### [Task goal]
Return each record word for word, keeping none of its pictures.

Stored dataset items
====================
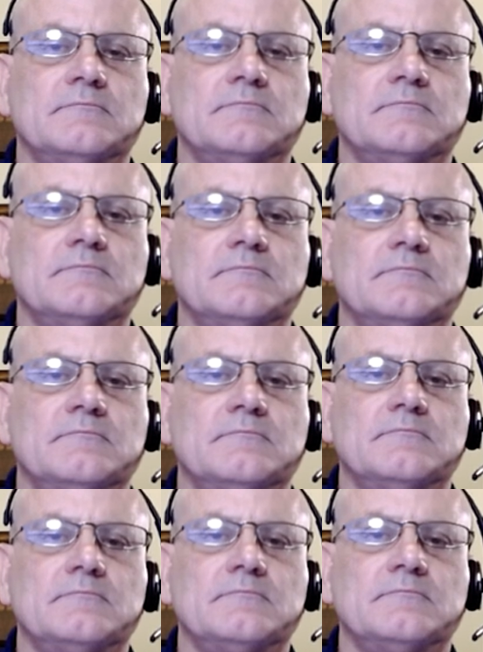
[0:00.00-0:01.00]

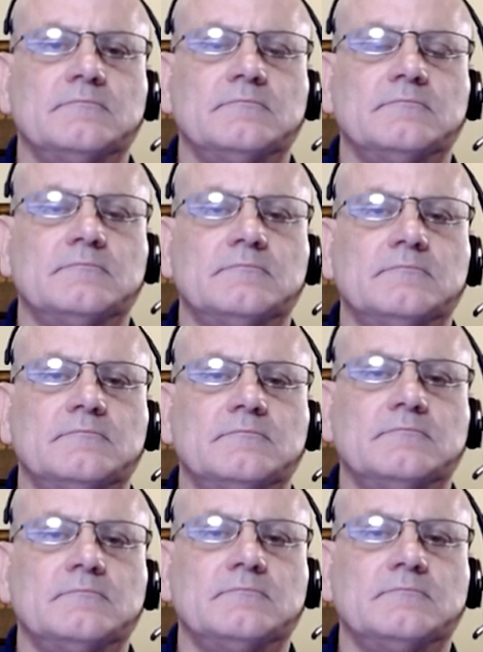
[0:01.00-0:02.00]

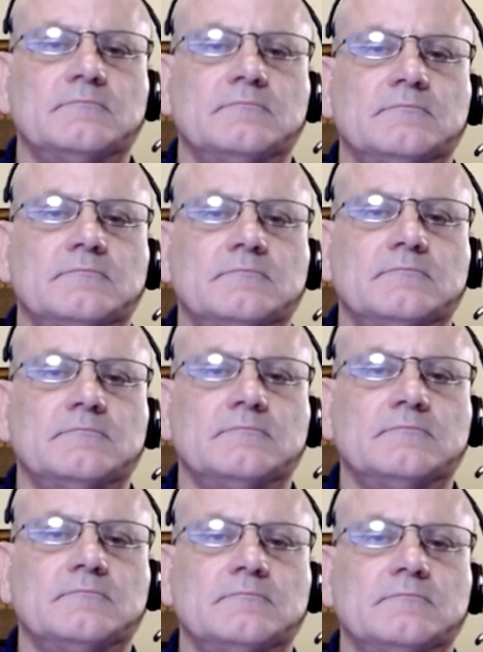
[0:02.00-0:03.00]

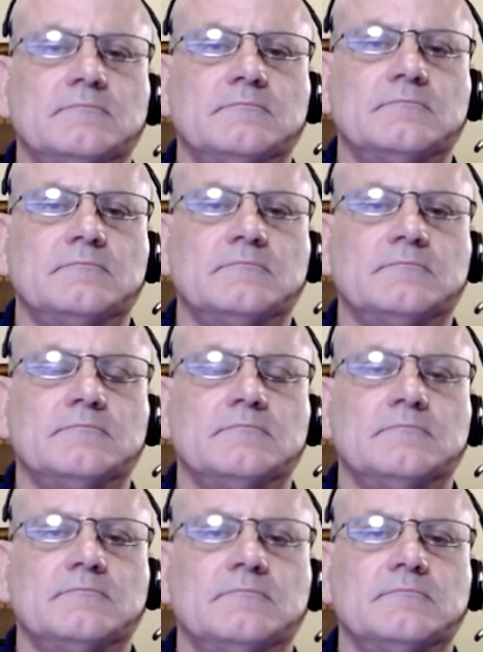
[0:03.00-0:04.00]

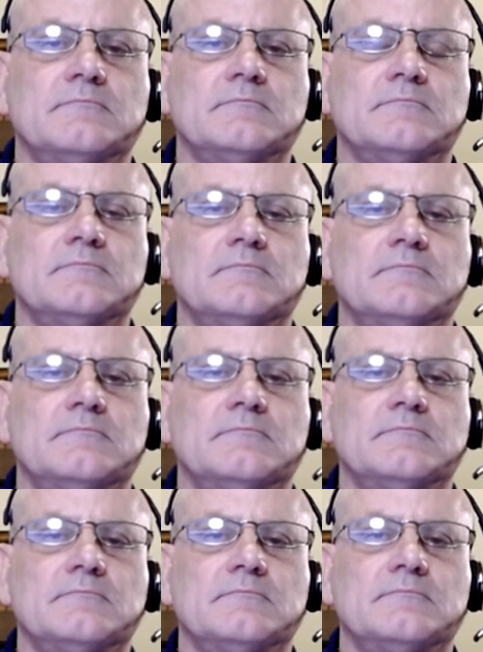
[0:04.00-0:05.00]

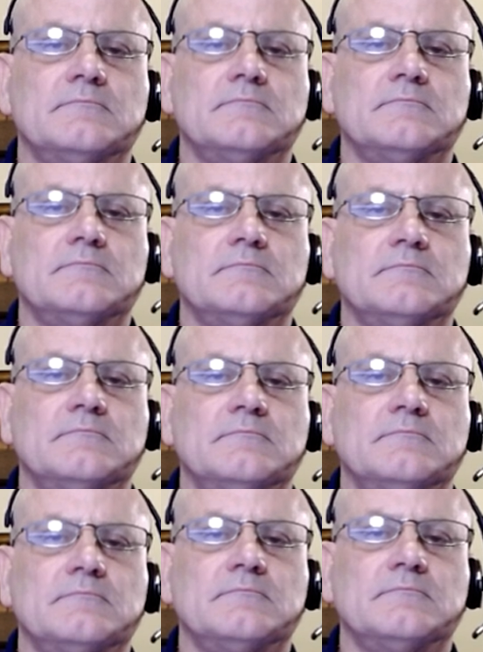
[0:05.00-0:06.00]

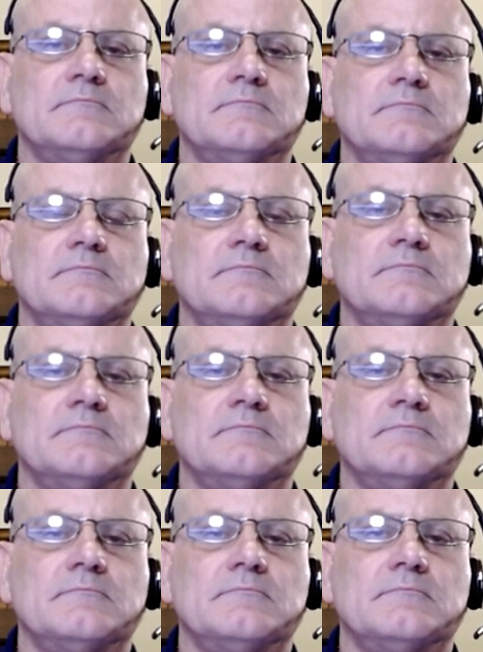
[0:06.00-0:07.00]

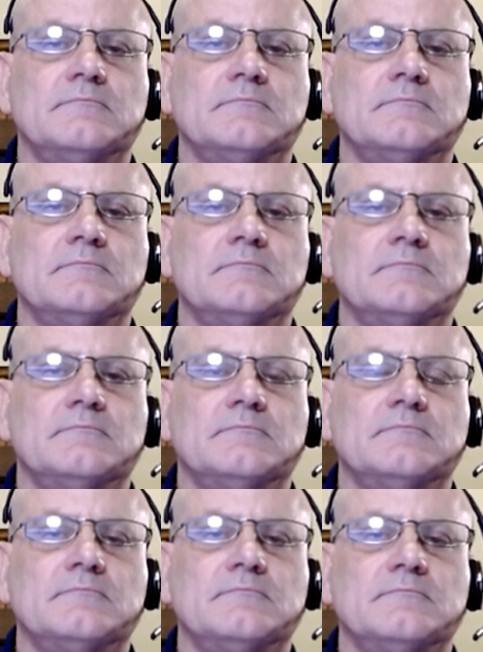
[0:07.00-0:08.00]
The person shown says nothing.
====================
### [Completed task]
[0:00.00-0:01.00]

[0:01.00-0:02.00]

[0:02.00-0:03.00]

[0:03.00-0:04.00]

[0:04.00-0:05.00]

[0:05.00-0:06.00]

[0:06.00-0:07.00]

[0:07.00-0:08.00]
The person shown says nothing.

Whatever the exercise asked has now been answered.